Year: 2021

Editors: Gian Marco Bovenzi, Fondazione Luigi Einaudi

ISBN: 978-2-39067-016-2

This book aims to contribute to the theoretical and empirical contributions about the role of decentralisation under uncommon uncertainty developing, exploring and suggesting new arguments in the classical liberal perspective and comparing experiences of different models of government in Europe (e.g., Austria, France, Italy, Poland). From the reading of the book, it emerges that in some decentralised countries the lack of coordination and communication between the central and the local governments created some severe problems during the pandemic; at the same time, the differentiated responses by the regional governments according to the level of governance and timing of the pandemic waves represented in some cases an effective example of experimentation.
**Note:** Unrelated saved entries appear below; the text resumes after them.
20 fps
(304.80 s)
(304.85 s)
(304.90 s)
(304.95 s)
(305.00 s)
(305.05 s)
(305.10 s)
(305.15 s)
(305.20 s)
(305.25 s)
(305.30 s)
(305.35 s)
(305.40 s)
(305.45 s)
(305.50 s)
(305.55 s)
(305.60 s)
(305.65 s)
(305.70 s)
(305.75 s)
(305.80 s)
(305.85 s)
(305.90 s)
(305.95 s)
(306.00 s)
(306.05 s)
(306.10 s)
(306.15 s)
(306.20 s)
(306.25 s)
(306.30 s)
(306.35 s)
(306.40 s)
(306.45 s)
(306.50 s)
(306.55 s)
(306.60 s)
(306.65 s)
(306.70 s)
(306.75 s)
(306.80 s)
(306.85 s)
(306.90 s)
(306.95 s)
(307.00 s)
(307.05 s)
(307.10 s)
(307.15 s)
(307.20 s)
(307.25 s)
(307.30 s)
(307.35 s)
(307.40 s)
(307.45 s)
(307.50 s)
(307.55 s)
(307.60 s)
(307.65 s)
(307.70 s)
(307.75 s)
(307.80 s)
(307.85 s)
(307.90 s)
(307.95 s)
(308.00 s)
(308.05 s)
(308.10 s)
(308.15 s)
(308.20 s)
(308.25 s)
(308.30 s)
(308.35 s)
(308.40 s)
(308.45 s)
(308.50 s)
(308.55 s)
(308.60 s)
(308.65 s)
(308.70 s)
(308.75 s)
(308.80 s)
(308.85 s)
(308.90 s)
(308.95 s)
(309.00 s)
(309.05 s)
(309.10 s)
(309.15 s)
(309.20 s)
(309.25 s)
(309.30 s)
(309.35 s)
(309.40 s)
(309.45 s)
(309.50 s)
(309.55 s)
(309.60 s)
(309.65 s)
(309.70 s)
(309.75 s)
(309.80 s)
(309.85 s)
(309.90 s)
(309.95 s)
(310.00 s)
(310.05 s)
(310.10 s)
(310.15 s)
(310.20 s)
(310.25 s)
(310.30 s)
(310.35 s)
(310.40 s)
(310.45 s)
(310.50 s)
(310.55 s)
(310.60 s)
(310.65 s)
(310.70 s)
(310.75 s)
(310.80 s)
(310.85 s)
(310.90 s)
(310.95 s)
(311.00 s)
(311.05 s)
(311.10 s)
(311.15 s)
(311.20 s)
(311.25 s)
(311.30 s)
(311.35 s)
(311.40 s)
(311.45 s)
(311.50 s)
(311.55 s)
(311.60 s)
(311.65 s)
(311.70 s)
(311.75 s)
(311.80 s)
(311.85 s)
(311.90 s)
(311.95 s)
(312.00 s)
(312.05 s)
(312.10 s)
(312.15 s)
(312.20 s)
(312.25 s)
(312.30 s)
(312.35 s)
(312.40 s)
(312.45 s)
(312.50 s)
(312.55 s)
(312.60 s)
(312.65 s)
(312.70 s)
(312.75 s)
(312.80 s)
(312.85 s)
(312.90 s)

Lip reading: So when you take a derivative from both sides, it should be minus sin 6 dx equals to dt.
The idea that the pandemic crisis is on the net less crucial for the arguments supporting the decentralisation of powers recurs in several contributions. There are situations where centralised public action is more effective and timely than a decentralised one in the efforts to respond to the crisis. However, uniformity weakens the role of decentralisation as an institutional device to counterbalance and limit, if necessary, the power of the Leviathan (Brennan and Buchanan, 1980), and also to protect civil liberties and economic freedom. The emergency situations may risk to favor an excessive centralisation of powers and a definition of institutional equilibria consistent with the values of liberal democracies is not easy. A book like this is precious as it questions, on theoretical and factual basis, the advocacy of centralisation as an absolute necessity in times of crisis in the spirit of liberal support of decentralisation principles.